Fenêtre sur de nouveaux mondes
On peut s’imaginer que l’expérience idéale demeure celle offerte en salle et en direct : l’étonnement d’entendre Didier Stowe chanter un nouveau couplet entre deux sauts au trampo-mur, les sensations fortes causées par les pirouettes des danses acrobatiques, par le numéro de suspension capillaire et par toutes les autres acrobaties sont sans doute plus forts en personne qu’en virtuel.
C’est précisément pourquoi les 7 Doigts et Shocap se sont assurés d’offrir des fenêtres vers la réalité physique au sein des espaces virtuels visités par les publics connectés par ordinateur ou par casque de réalité virtuelle. Le fait de voir que des interprètes performent réellement toutes ces acrobaties vient leur rendre la part de risque et d’émerveillement que le virtuel risquerait autrement d’éliminer.
Carry me home propose en fait une troisième fenêtre, en plus de celles qui rejoignent les mondes physiques et virtuels. Appelons-là une fenêtre du métavers vers l’univers du cirque et des arts vivants en général.

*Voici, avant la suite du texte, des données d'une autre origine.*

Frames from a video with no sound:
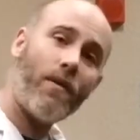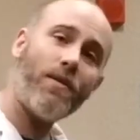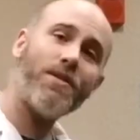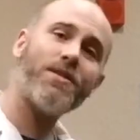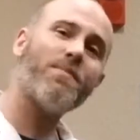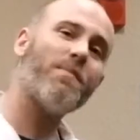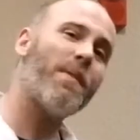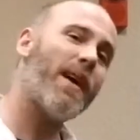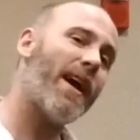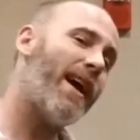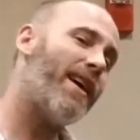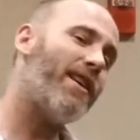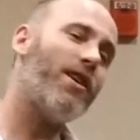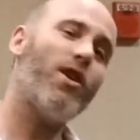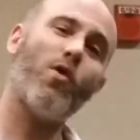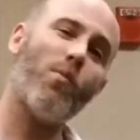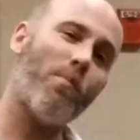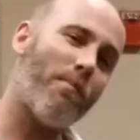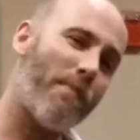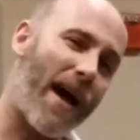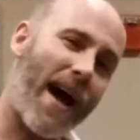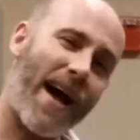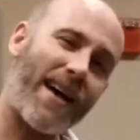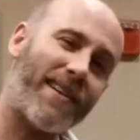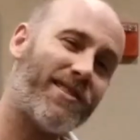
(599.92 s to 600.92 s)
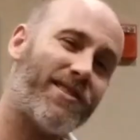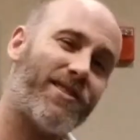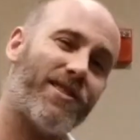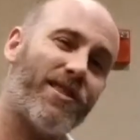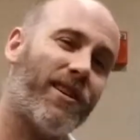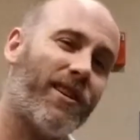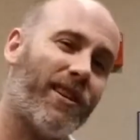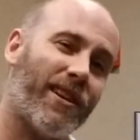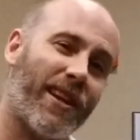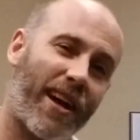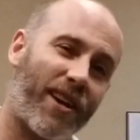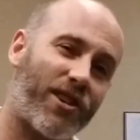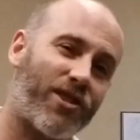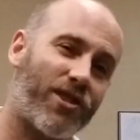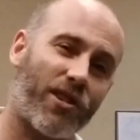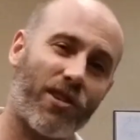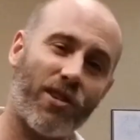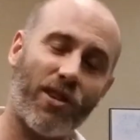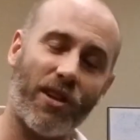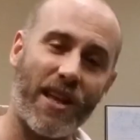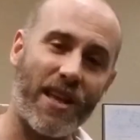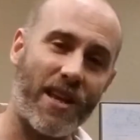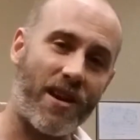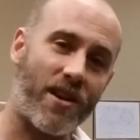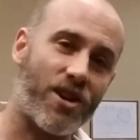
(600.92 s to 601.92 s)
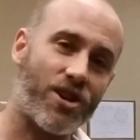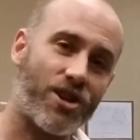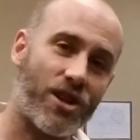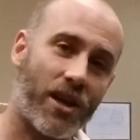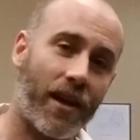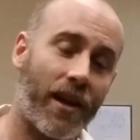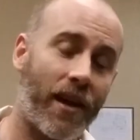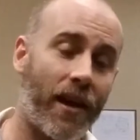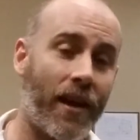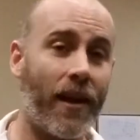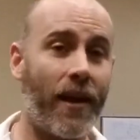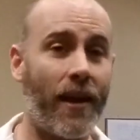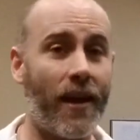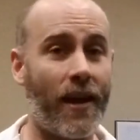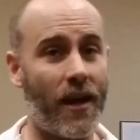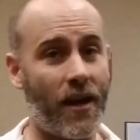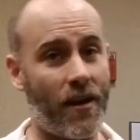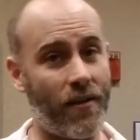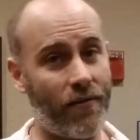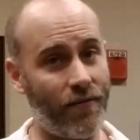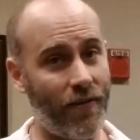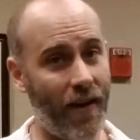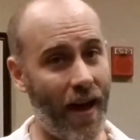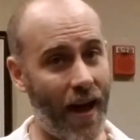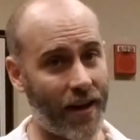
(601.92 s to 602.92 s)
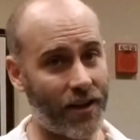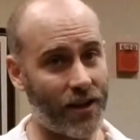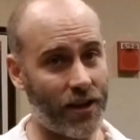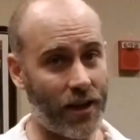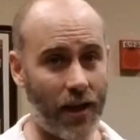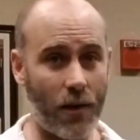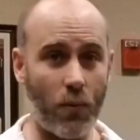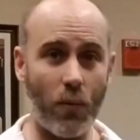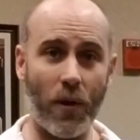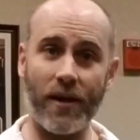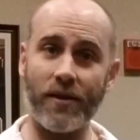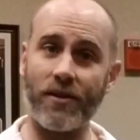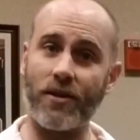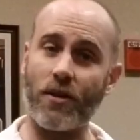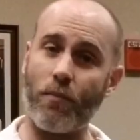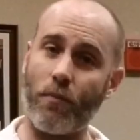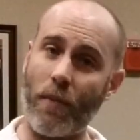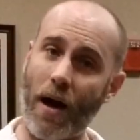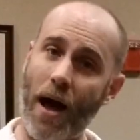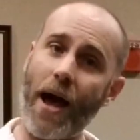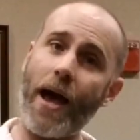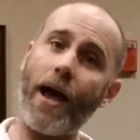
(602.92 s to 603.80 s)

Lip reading: a man who mastered electrical energy. And in fact, he went to my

En réponse à une question posée par Alexandre Téodoresco (Directeur du Développement Stratégique et de l’innovation, 7 Doigts) après l’une des trois représentations, Didier Stowe dit espérer que l’utilisation de ces technologies puisse rendre les arts du cirque plus attrayants pour un public plus jeune Samuel Tétreault aussi parle de ce désir de « s’ouvrir à ce public qui n’aurait jamais vu de spectacle en salle ». Si l’utilisation des codes et des plateformes du jeu vidéo arrive à convertir de nouveaux publics, une partie du pari LiViCi sera gagnée.
À plus court terme, Samuel Tétreault nous explique aussi que l’objectif est d’utiliser LiViCi comme carte de visite. Pourrait-on transformer d’autres spectacles en format « multiréalité » ? Comment le modèle LiViCi s’appliquerait-il aux concerts de musique, au théâtre, ou à d’autres types d’arts vivants ? Finalement, est-ce que la capture de mouvement pourrait aussi servir à archiver ces performances pour les rediffuser ultérieurement?
Espérons que les prochains spectacles de la série LiViCi nous donneront les réponses à ces questions.